There’s a lot more in the same vein. But this passage is particularly problematic because he reveals the degree to which the torturers were cueing al-Nashiri to tell them things they wanted to hear–up to and including claiming that OBL had a nuclear bomb. And, al-Nashiri reveals the laughs of the torturers, he explains he confessed these things because the tortuers asked him to, and he maintained they had gotten nothing from him in five years. Thus, while AZ and KSM make it clear that torturers elicited false testimony, al-Nashiri not only depicts the process of eliciting false testimony–complete with laughter from the torturers–but he insists that nothing he confessed to is true.

Now all that–the embarrassment of false confession expressed in such detail–might explain why MiniCheney doesn’t claim they got useful information from him.
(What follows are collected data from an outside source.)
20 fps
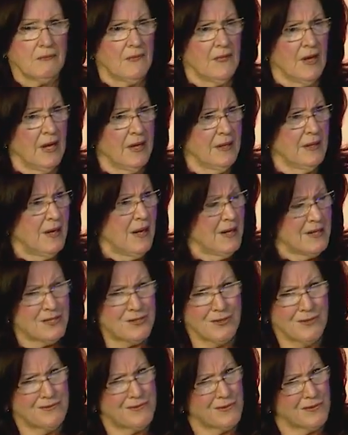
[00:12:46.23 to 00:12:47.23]
And I
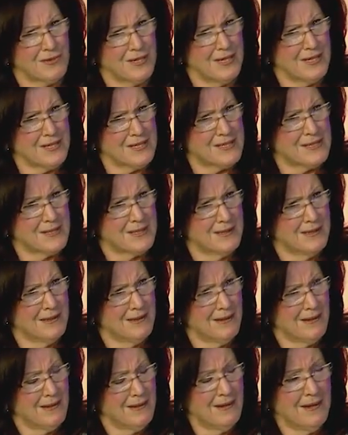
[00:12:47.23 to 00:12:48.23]
sort of do this,
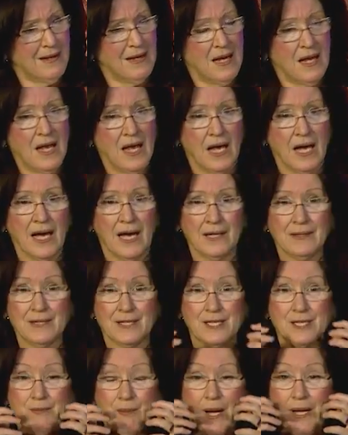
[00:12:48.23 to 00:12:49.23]
and the
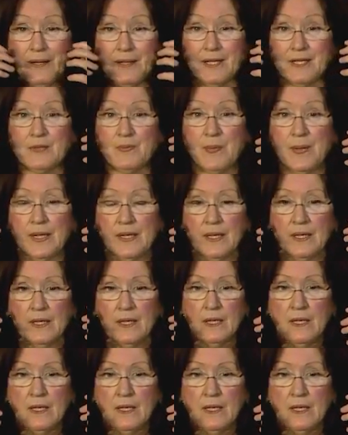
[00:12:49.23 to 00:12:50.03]
smile gets bigger.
One way or another, al-Nashiri’s public statement proves waterboarding got neither real information nor–just as importantly–someone even willing to play the compliant prisoner/show trial defendant.
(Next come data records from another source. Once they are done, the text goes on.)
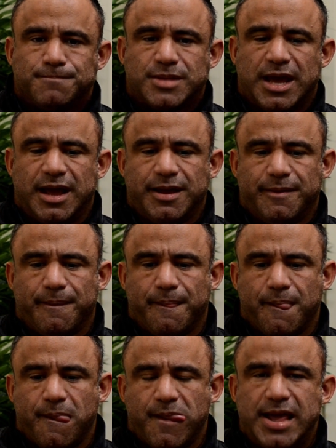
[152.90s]
Okay?
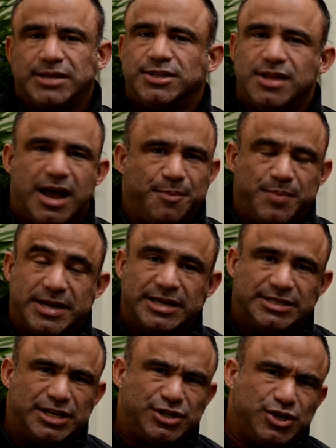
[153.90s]
It's not
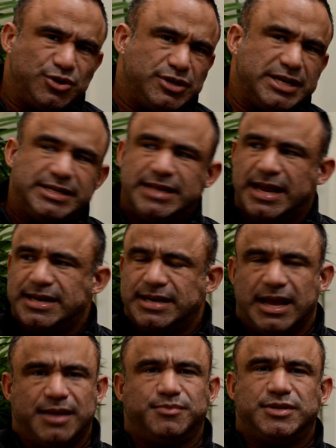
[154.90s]
because he's using 10
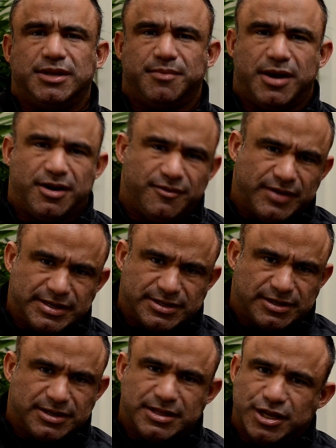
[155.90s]
times the amount of
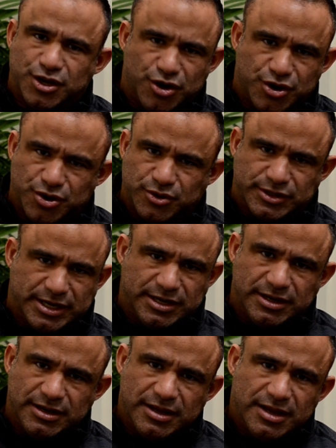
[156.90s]
insulin that you're using.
But then why did they stop after waterboarding him just twice?

Is it just that al-Nashiri willingly admitted their stories of nuclear bombs and other plots immediately, so they didn’t have to waterboard him anymore? But we know AZ and KSM did, too but they kept torturing them, ten or a hundred more times.

I don’t know the answer. It doesn’t make sense to me.

But I am wondering whether drational’s really important diary from today explains it. drational points out that one of the big “improvements” they made in 2005, after problems exposed–among other places–in the CIA IG Report, was to make sure doctors attending waterboarding sessions had tracheotomy kits available. Presumably, we might know now if al-Nashiri required a traheotomy after waterboarding. But is it possible something equally as serious happened?